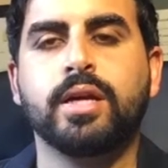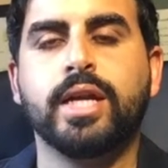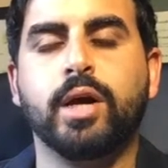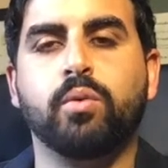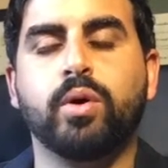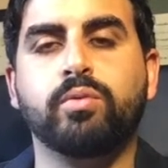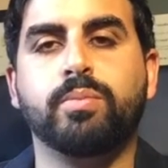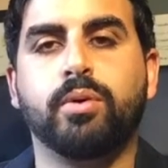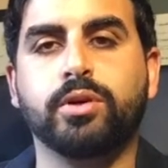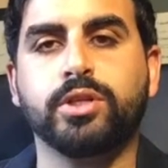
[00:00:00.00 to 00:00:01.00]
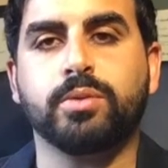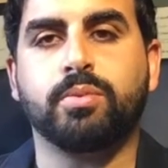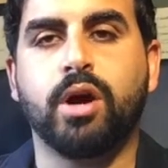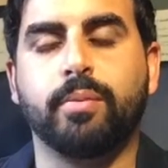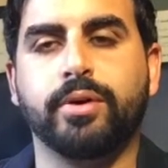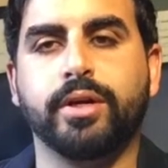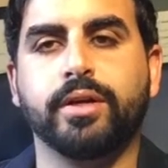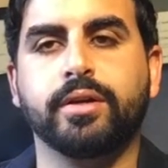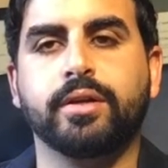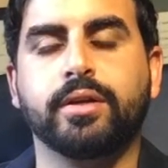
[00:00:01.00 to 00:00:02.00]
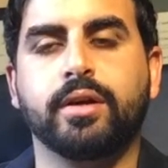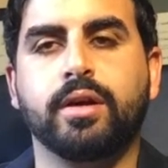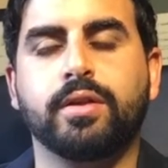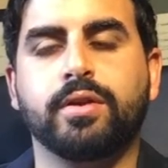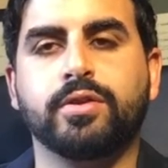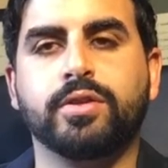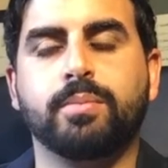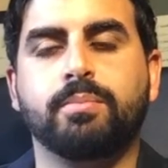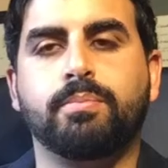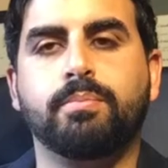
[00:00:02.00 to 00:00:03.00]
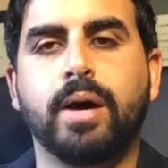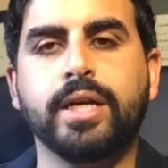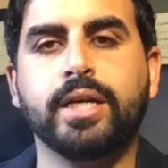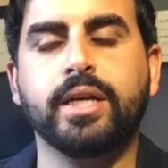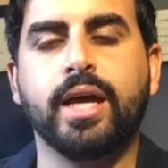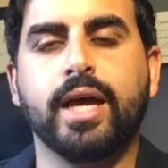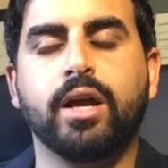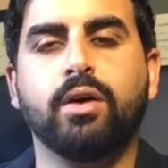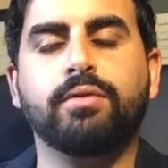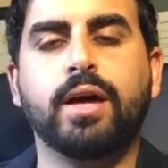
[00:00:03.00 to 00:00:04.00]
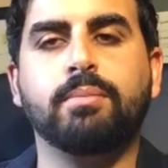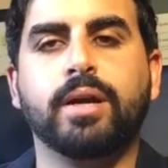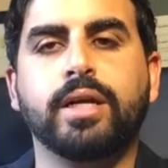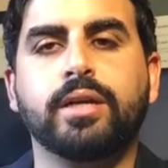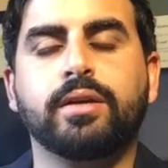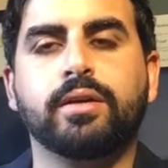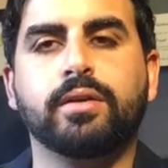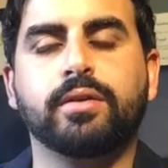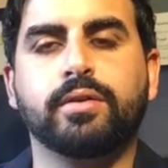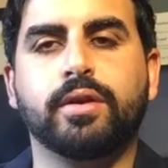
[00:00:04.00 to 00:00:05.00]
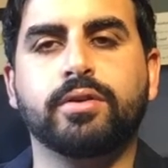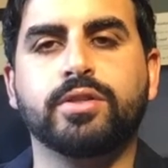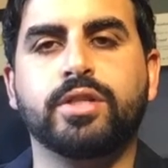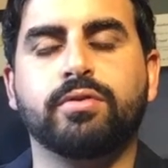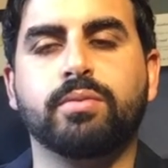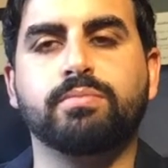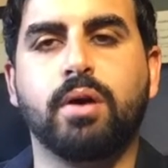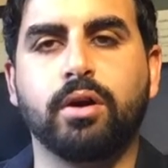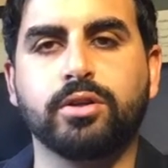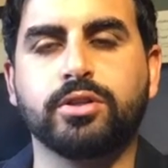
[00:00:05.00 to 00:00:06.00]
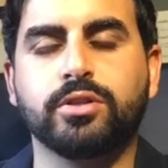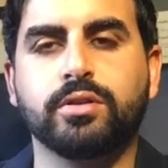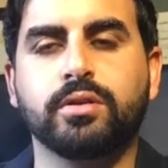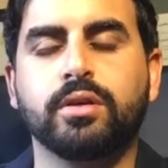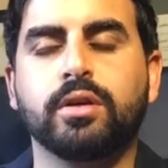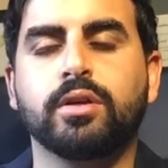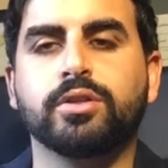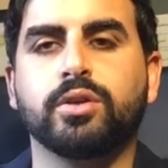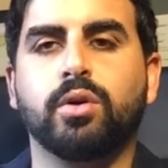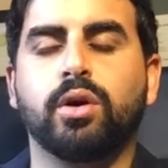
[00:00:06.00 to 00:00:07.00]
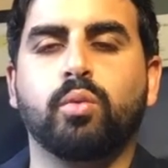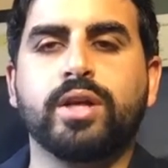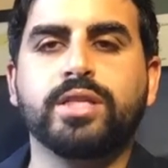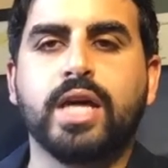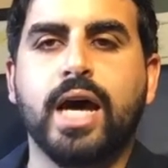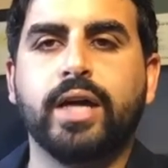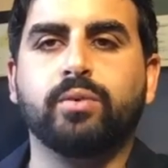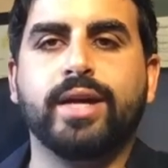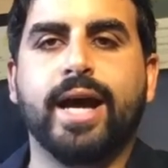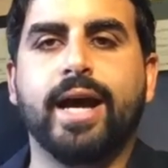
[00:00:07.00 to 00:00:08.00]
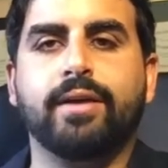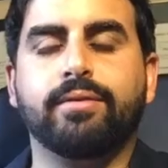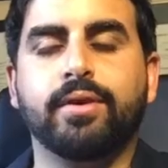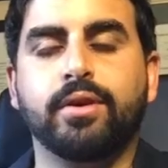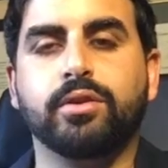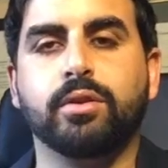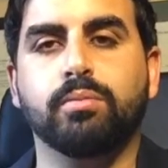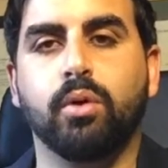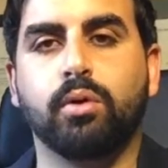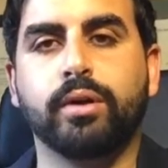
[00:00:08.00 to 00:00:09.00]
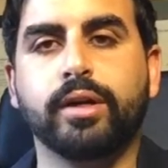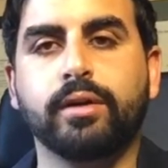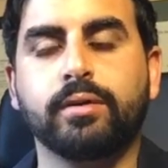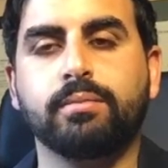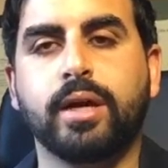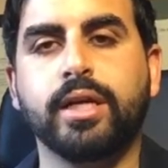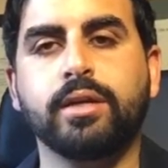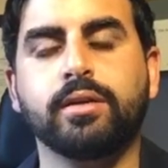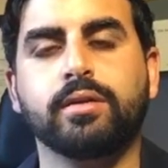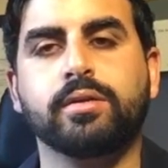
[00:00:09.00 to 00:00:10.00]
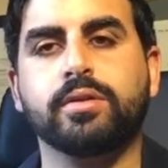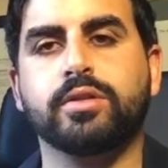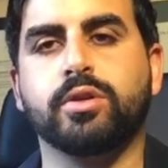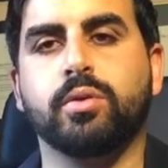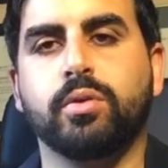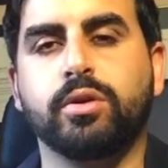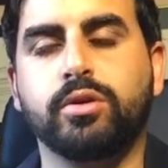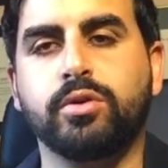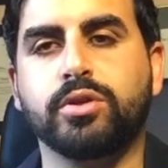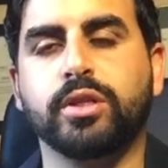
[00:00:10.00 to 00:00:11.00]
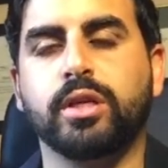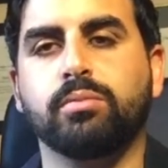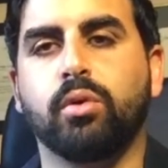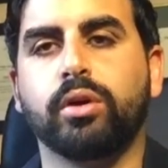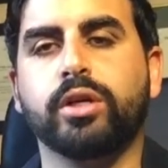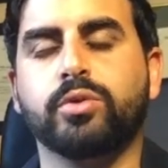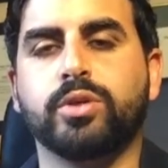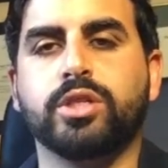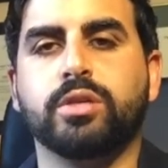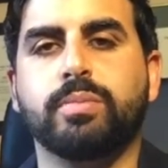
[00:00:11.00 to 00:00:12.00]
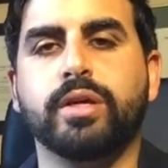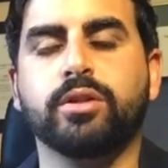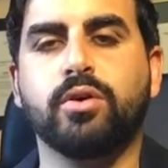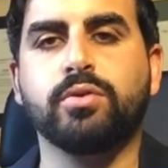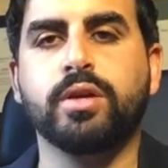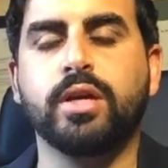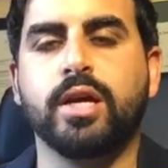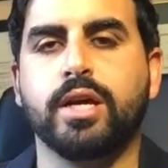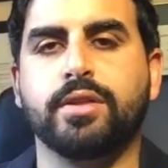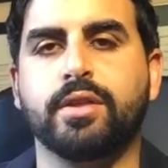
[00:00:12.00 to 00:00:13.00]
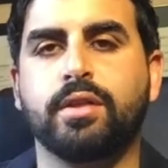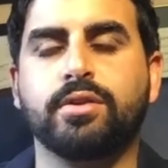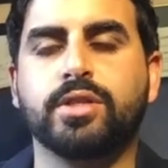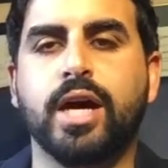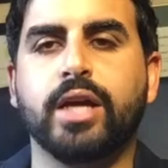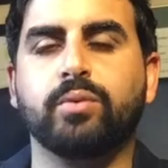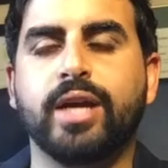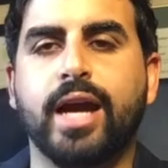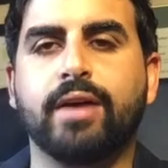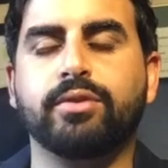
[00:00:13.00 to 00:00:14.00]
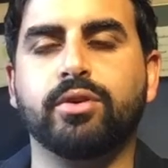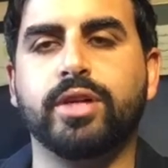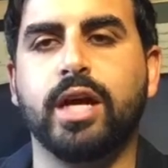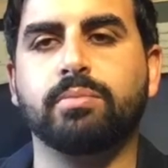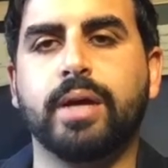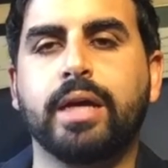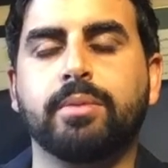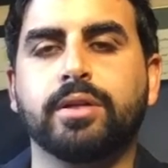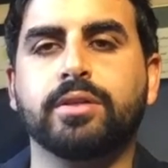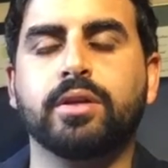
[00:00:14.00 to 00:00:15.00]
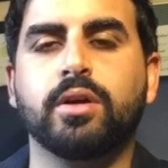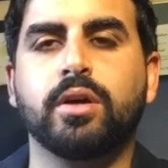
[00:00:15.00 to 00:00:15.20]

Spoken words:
Now when we purchase a property, there's money, and of that money there's different parts. So on one side we have the borrowing money, so usually a mortgage, which is a big loan, and the other side we have your down payment,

-.-.-

[PROBLEM TO WORK ON]
Please transcribe the listing exactly as it stands, but omit its pictures.

[YOUR SOLUTION]
[00:00:00.00 to 00:00:01.00]
[00:00:01.00 to 00:00:02.00]
[00:00:02.00 to 00:00:03.00]
[00:00:03.00 to 00:00:04.00]
[00:00:04.00 to 00:00:05.00]
[00:00:05.00 to 00:00:06.00]
[00:00:06.00 to 00:00:07.00]
[00:00:07.00 to 00:00:08.00]
[00:00:08.00 to 00:00:09.00]
[00:00:09.00 to 00:00:10.00]
[00:00:10.00 to 00:00:11.00]
[00:00:11.00 to 00:00:12.00]
[00:00:12.00 to 00:00:13.00]
[00:00:13.00 to 00:00:14.00]
[00:00:14.00 to 00:00:15.00]
[00:00:15.00 to 00:00:15.20]

Spoken words:
Now when we purchase a property, there's money, and of that money there's different parts. So on one side we have the borrowing money, so usually a mortgage, which is a big loan, and the other side we have your down payment,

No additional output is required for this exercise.